Donald Trump regressou à Casa Branca com um plano que promete curar as dores da América. Mas o remédio — tarifas alfandegárias, proteccionismo económico e promessas de reindustrialização — é antigo, amargo e possivelmente ineficaz. A febre social que corrói parte da classe média americana pode não baixar. Pior ainda: pode agravar-se.
O que está verdadeiramente em causa vai muito além das fronteiras dos Estados Unidos. É o modelo de globalização que moldou as últimas décadas que está agora a ser colocado em causa, precisamente por quem mais beneficiou dele. E, perante isso, a Europa não pode continuar a assistir da bancada.
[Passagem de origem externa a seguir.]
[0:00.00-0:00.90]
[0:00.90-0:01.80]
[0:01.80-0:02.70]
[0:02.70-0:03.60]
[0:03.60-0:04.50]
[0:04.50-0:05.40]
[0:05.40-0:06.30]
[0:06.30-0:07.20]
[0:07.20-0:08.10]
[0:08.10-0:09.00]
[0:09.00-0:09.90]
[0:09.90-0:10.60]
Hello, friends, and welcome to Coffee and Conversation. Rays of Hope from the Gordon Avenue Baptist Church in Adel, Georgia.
Trump identifica um mal-estar real. A desindustrialização americana deixou cicatrizes profundas em comunidades outrora prósperas, onde fábricas fecharam, empregos desapareceram e o futuro perdeu nitidez. Não foi a China que roubou o emprego americano — foi a tecnologia. Foi a automação que substituiu o operário pelo robô, o funcionário administrativo pelo algoritmo. Mesmo que as fábricas regressem, regressarão com mais máquinas e menos pessoas.
Não foi a China que roubou o emprego americano — foi a tecnologia. Foi a automação que substituiu o operário pelo robô, o funcionário administrativo pelo algoritmo.
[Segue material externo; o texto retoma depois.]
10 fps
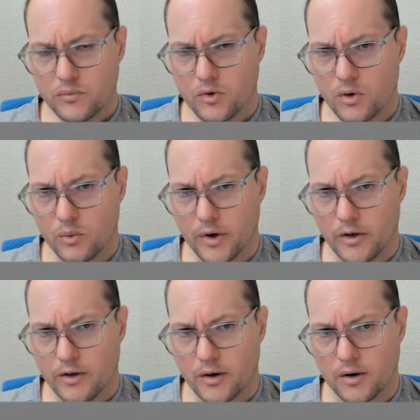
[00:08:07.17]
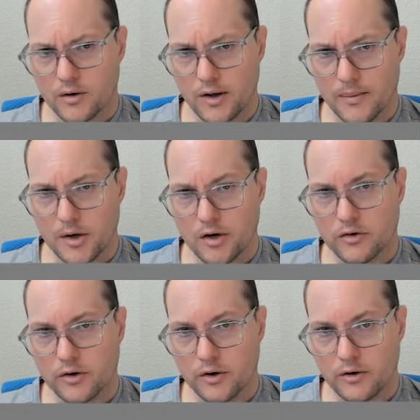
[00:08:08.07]
with lamination
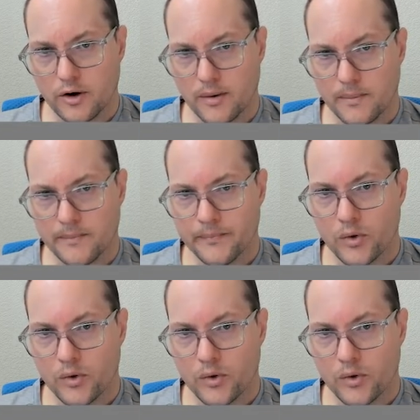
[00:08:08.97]
on top,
Neste contexto, o proteccionismo é mais ideológico do que estratégico. Serve também como ferramenta fiscal: num país com um défice elevado e cortes de impostos prometidos, as tarifas funcionam como uma forma indirecta de financiamento do Estado. E porque os EUA são uma economia de grande escala e relativamente autossuficiente, suportam melhor os impactos de uma guerra comercial — ou, pelo menos, negociam a partir de uma posição de força.
Mas o resto do mundo — e em particular a Europa — não tem esse luxo.
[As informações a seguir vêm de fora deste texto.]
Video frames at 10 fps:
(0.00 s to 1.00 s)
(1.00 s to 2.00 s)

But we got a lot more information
Não se trata apenas de reagir a Trump. Trata-se de decidir o que queremos ser. Se uma periferia económica entre gigantes, ou um centro de gravidade que defende valores próprios: sustentabilidade, coesão social, responsabilidade democrática. Num mundo de muros, a Europa pode — e deve — ser a força que constrói pontes. Mas, para isso, precisa de sair da sua zona de conforto.
Temos as ferramentas — industriais, tecnológicas, diplomáticas — para liderar uma nova fase da globalização, mais justa, mais sustentável e menos vulnerável a impulsos nacionalistas. Mas faltam-nos, muitas vezes, a visão, a coragem política e a unidade.
Porque, no fim, a questão não é o que Trump fará. A verdadeira questão é o que a Europa fará com esta crise. A janela está aberta. Resta saber se teremos coragem para atravessá-la — ou se, mais uma vez, nos limitaremos a observar pela vidraça.